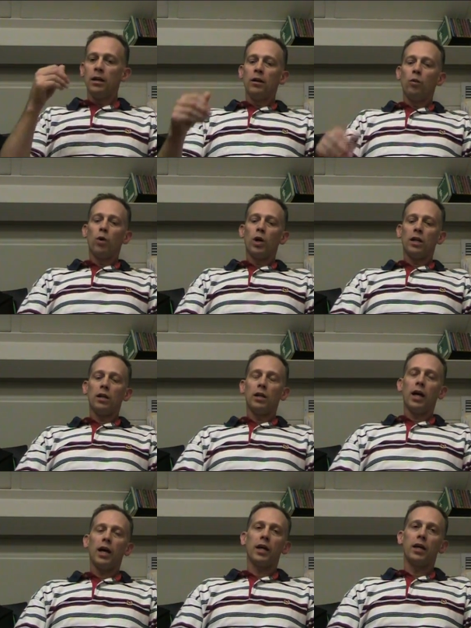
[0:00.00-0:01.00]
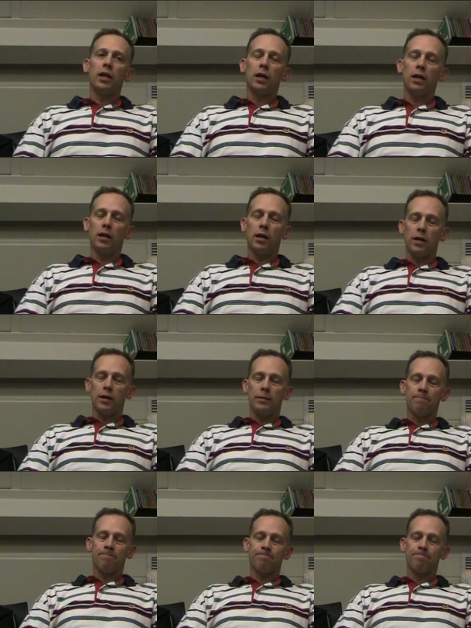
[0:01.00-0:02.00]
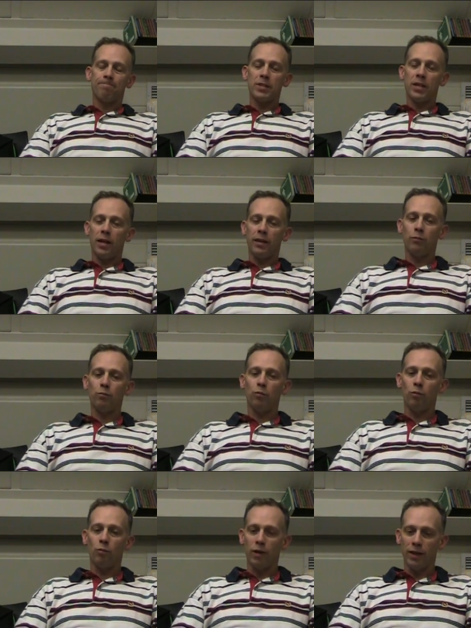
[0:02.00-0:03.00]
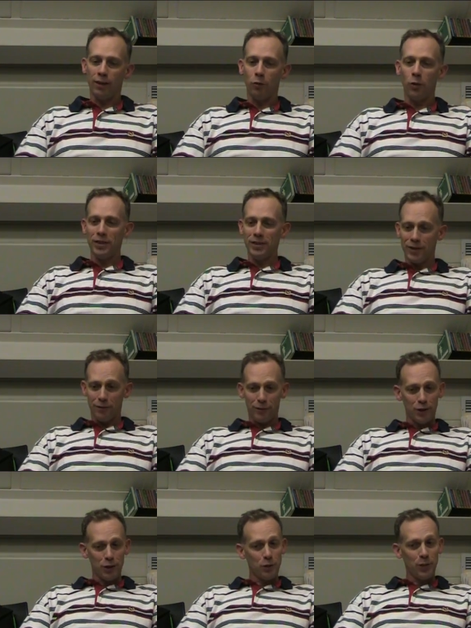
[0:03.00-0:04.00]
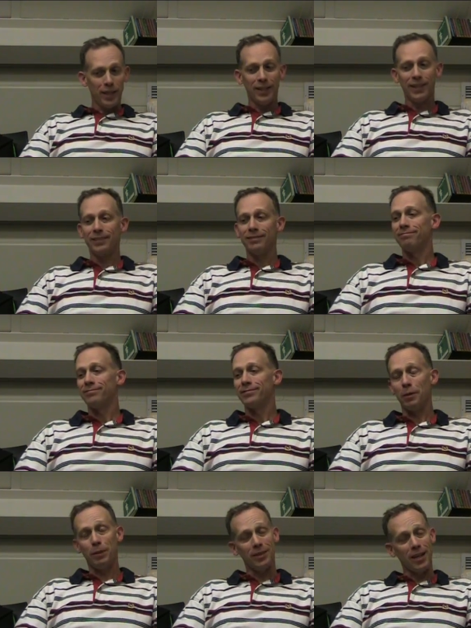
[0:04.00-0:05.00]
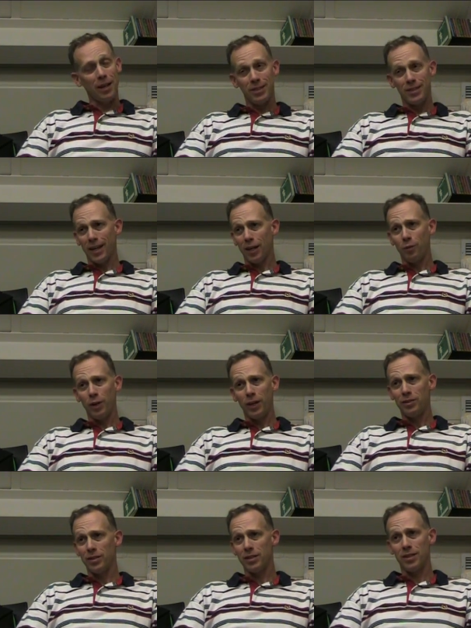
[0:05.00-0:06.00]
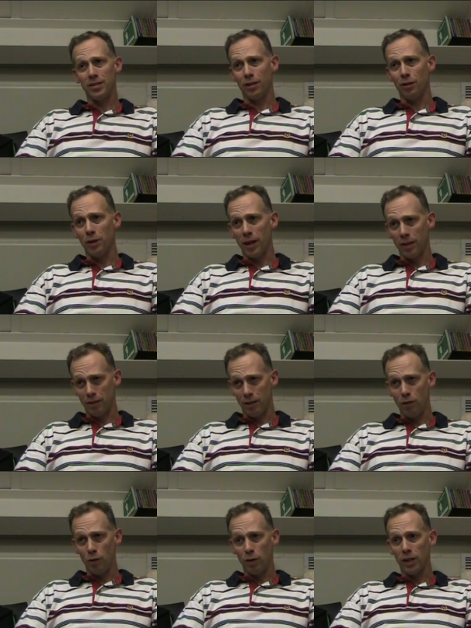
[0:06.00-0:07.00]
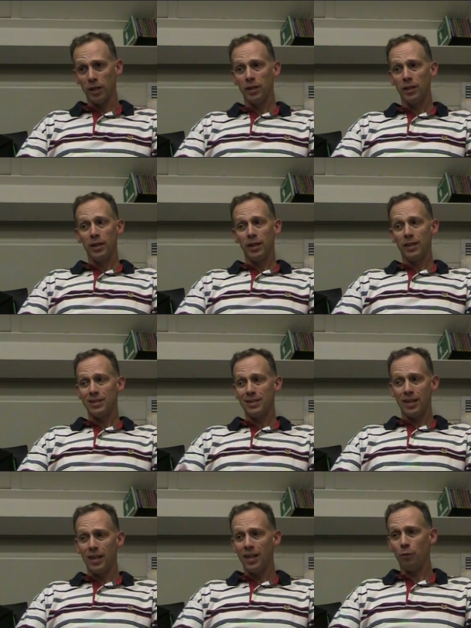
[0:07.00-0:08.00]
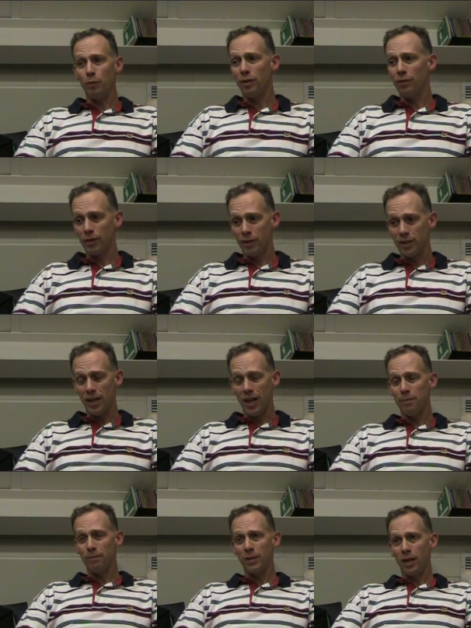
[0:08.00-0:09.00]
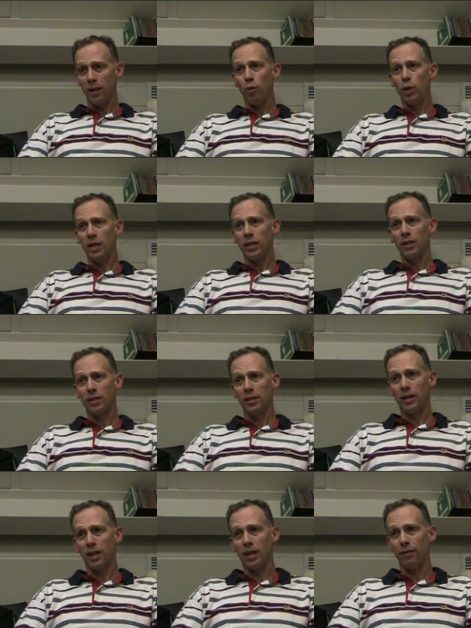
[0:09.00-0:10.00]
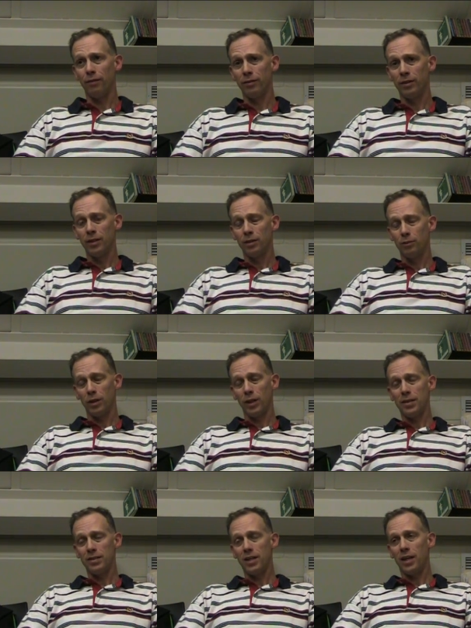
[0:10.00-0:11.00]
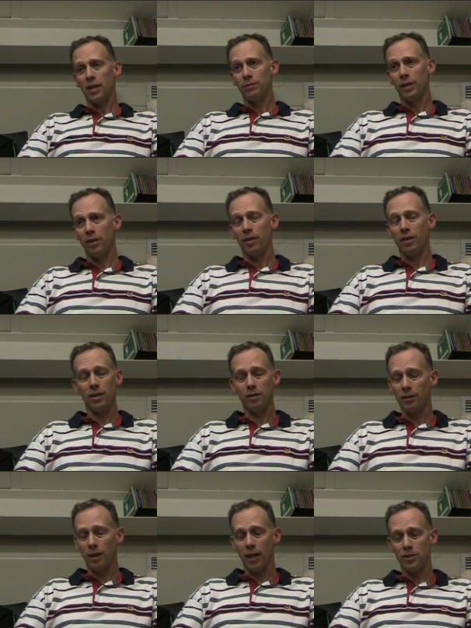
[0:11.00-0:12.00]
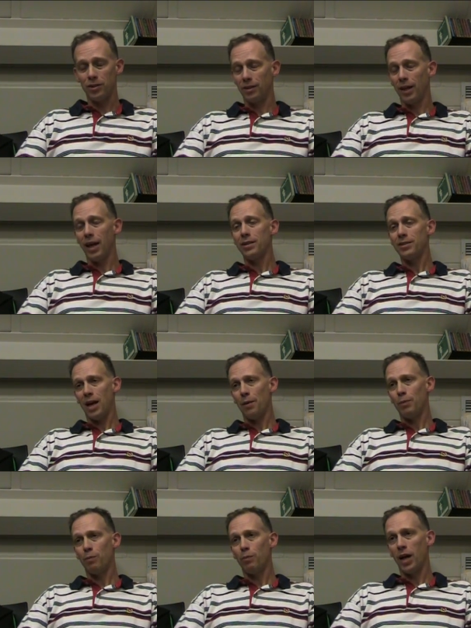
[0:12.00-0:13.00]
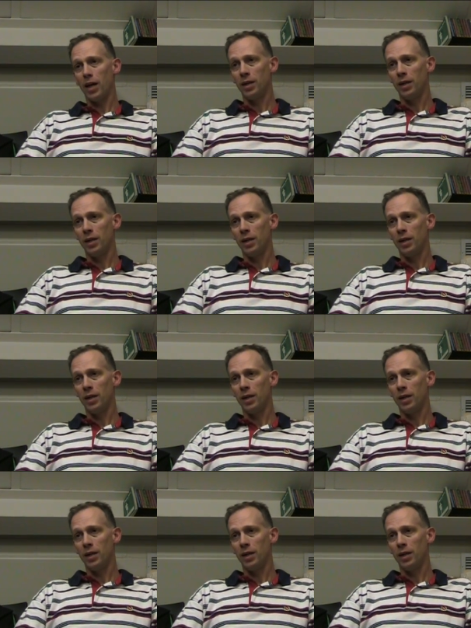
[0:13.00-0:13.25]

well, I saw them once the first week, a couple times the second week, just as they're going out the door. And today will be the first time in a week that I've really seen them, other than an occasional guy stopping by.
□ □ □ □ □
**REQUIRED ACTION:**
Retype the records above exactly, leaving every picture out of your copy.

**RESULT BELOW:**
[0:00.00-0:01.00]
[0:01.00-0:02.00]
[0:02.00-0:03.00]
[0:03.00-0:04.00]
[0:04.00-0:05.00]
[0:05.00-0:06.00]
[0:06.00-0:07.00]
[0:07.00-0:08.00]
[0:08.00-0:09.00]
[0:09.00-0:10.00]
[0:10.00-0:11.00]
[0:11.00-0:12.00]
[0:12.00-0:13.00]
[0:13.00-0:13.25]

well, I saw them once the first week, a couple times the second week, just as they're going out the door. And today will be the first time in a week that I've really seen them, other than an occasional guy stopping by.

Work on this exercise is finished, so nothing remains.